>>>

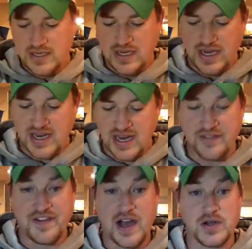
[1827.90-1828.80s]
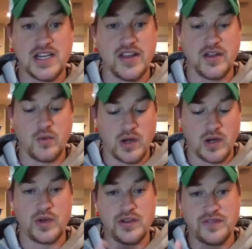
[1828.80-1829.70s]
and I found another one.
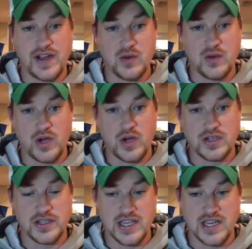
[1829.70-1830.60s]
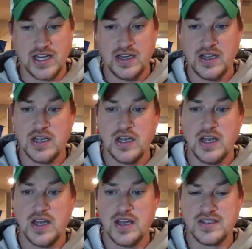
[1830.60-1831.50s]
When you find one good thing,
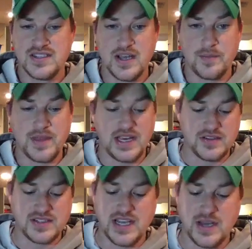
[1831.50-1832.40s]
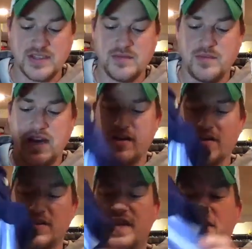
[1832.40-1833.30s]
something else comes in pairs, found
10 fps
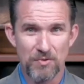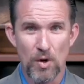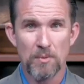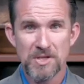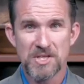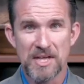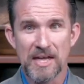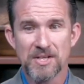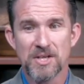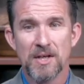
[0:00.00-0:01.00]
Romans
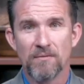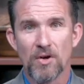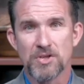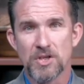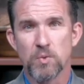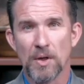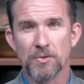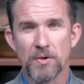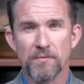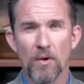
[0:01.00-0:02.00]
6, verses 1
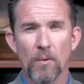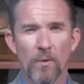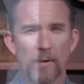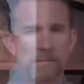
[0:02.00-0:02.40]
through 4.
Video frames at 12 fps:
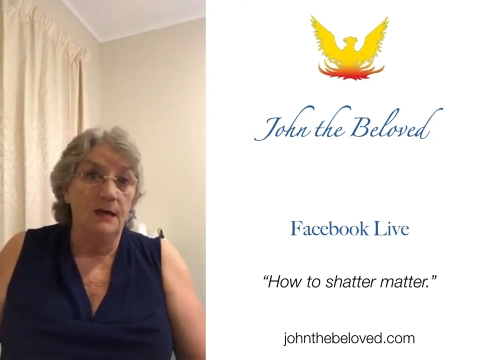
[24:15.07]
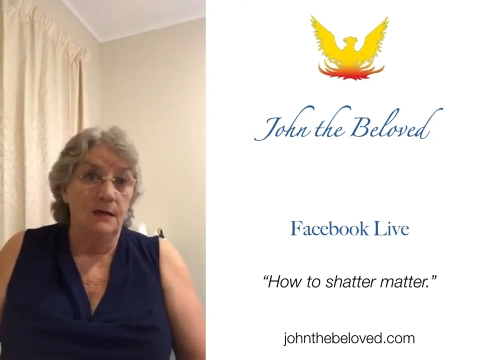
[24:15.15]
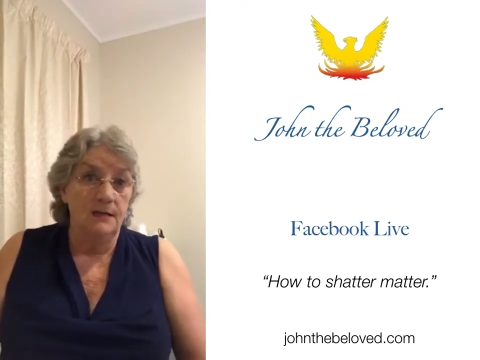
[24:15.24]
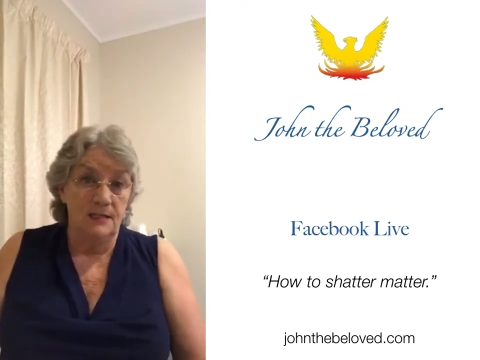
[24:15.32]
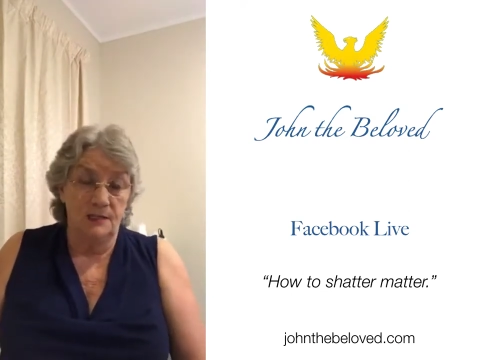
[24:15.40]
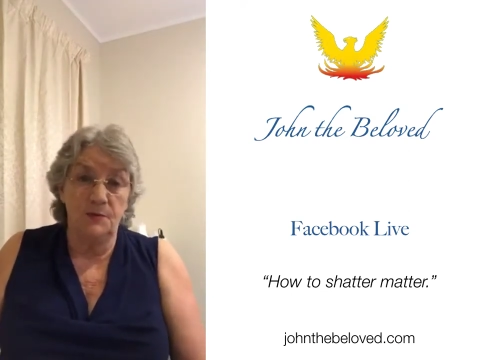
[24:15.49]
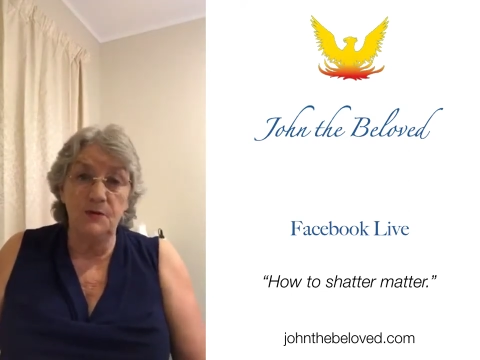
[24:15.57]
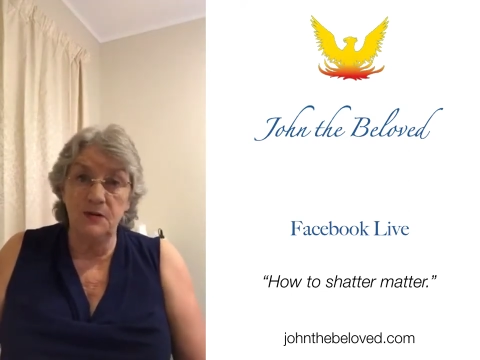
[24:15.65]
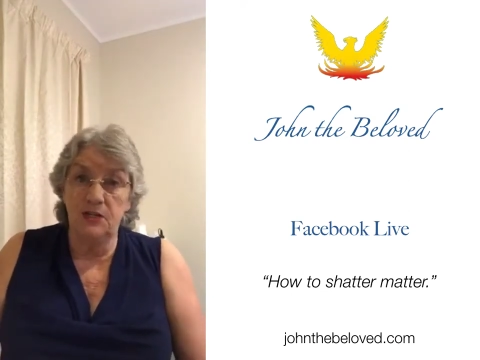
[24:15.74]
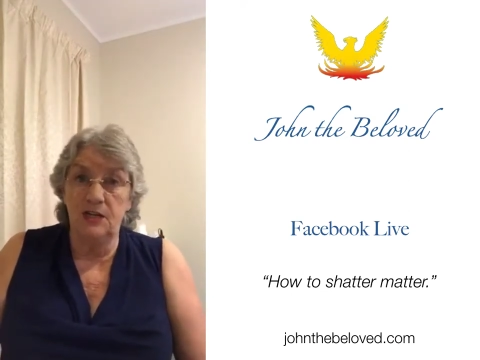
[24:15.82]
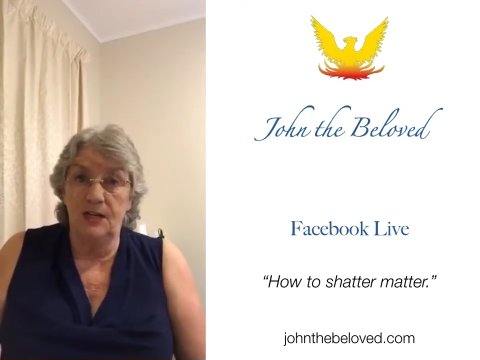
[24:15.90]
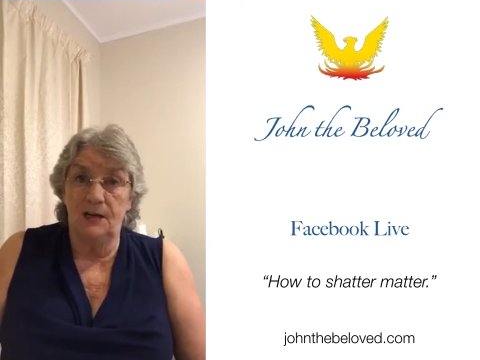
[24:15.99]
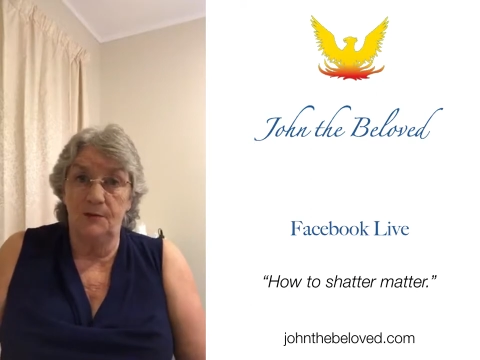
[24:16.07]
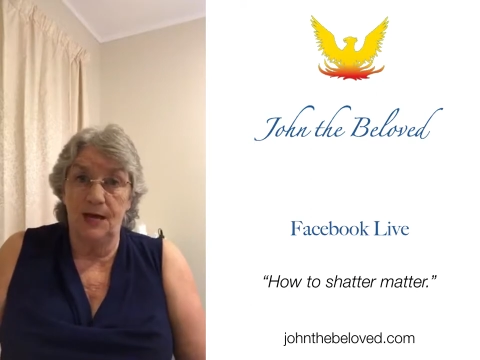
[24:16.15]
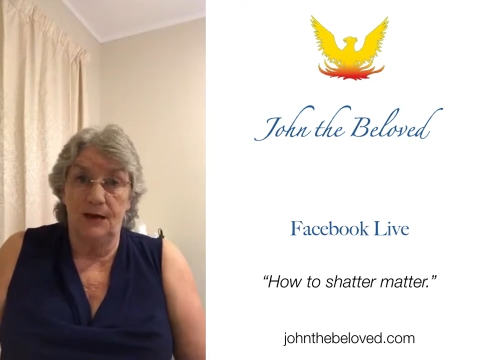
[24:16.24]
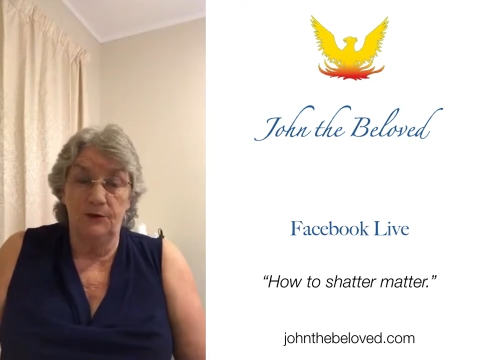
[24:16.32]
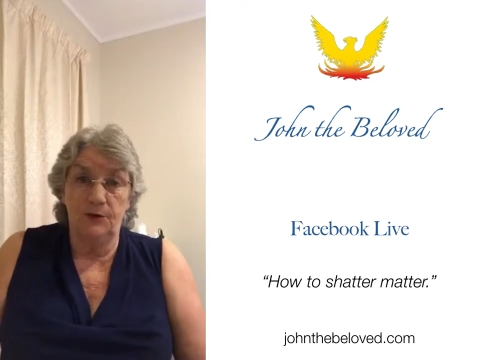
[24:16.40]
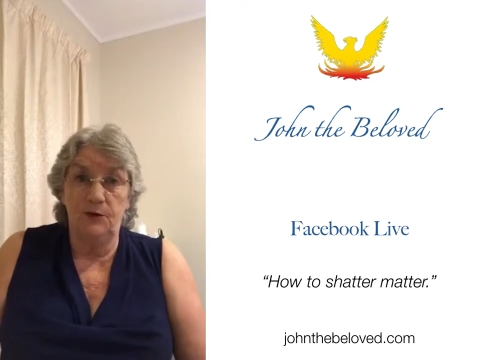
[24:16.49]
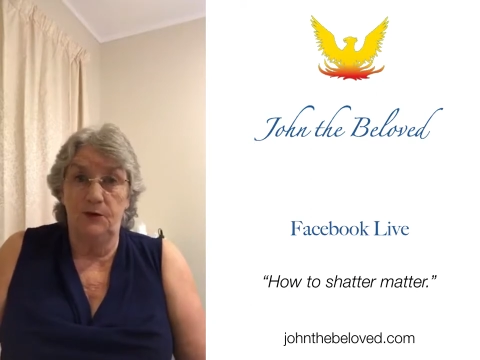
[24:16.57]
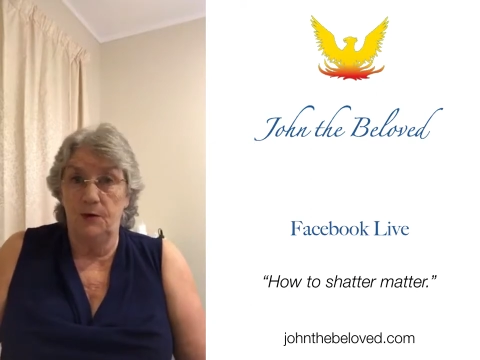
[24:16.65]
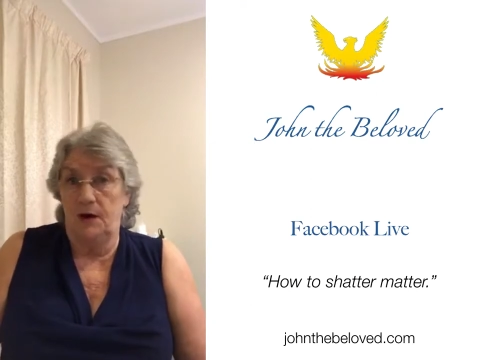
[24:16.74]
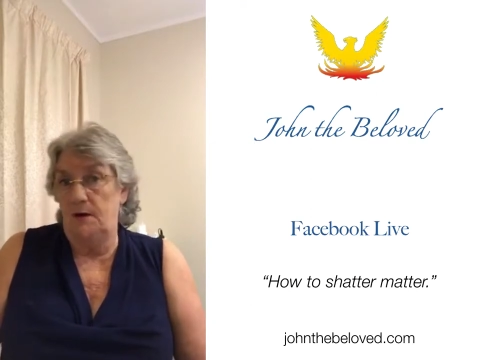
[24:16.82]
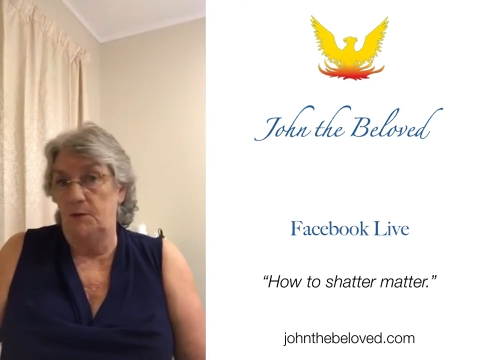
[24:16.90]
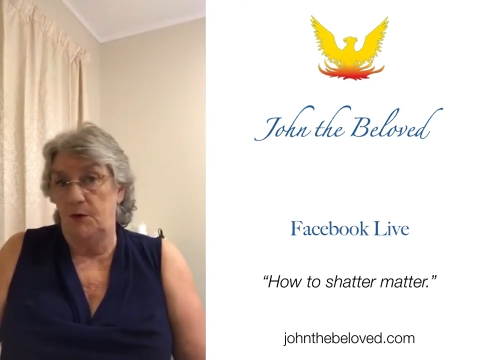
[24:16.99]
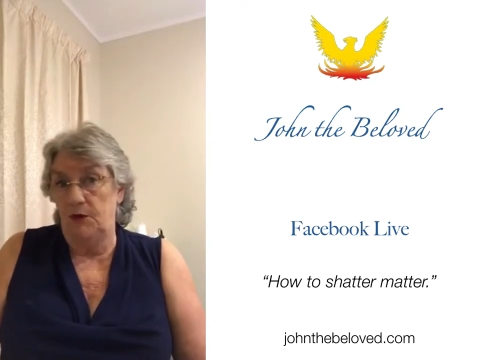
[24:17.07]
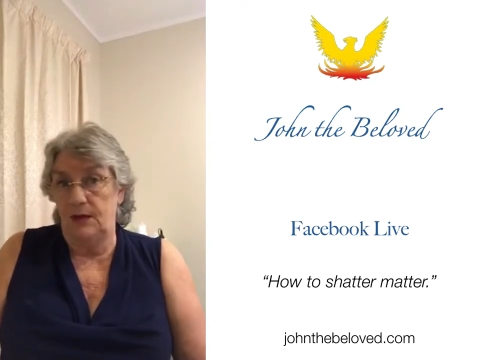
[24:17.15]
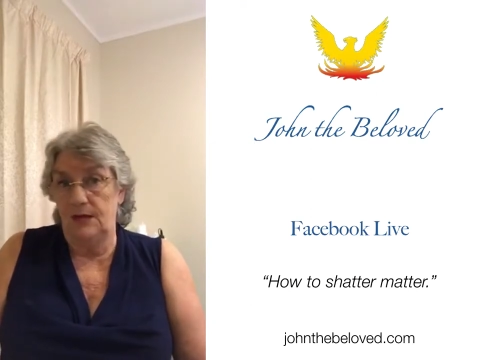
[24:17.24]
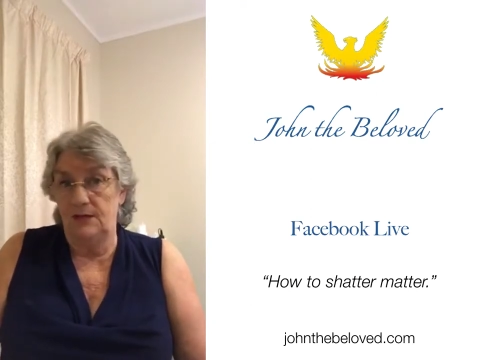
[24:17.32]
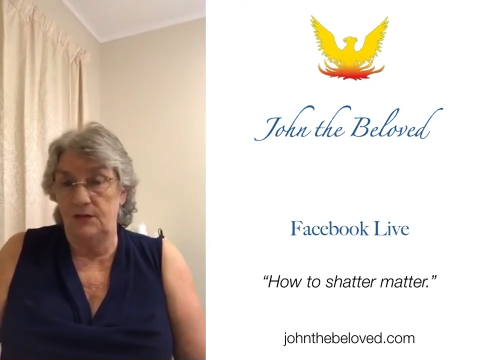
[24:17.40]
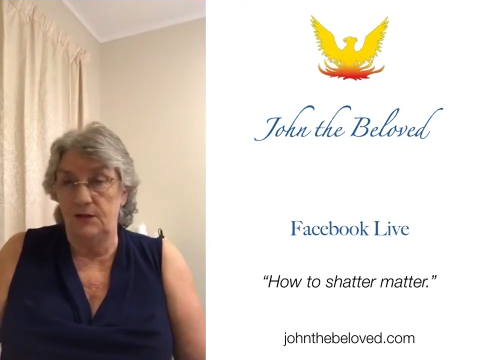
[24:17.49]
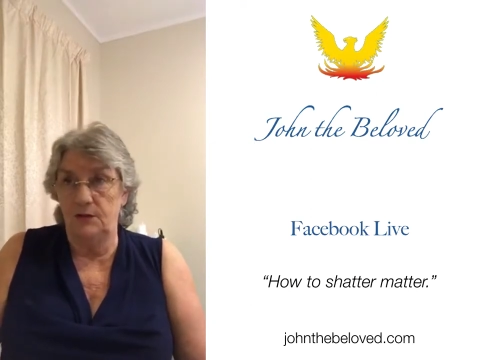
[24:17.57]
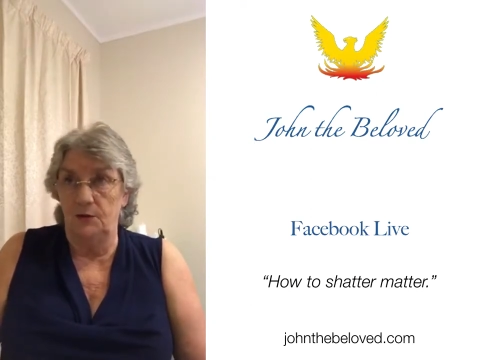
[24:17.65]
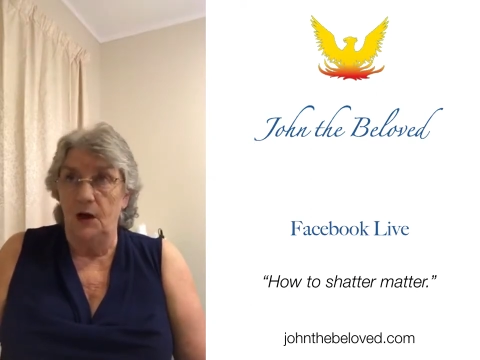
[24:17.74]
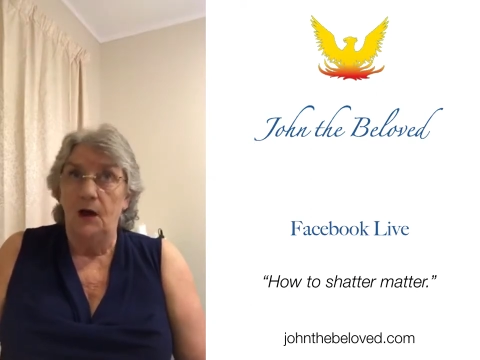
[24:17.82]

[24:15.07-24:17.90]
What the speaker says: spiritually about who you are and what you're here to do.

<<<
>>>

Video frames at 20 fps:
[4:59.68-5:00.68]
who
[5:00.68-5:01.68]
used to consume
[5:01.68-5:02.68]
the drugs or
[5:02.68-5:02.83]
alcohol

<<<

Directions for this task ->
When a line of the records has the word "frames", pick it out and copy it.

Output of the task ->
Video frames at 12 fps:
Video frames at 20 fps:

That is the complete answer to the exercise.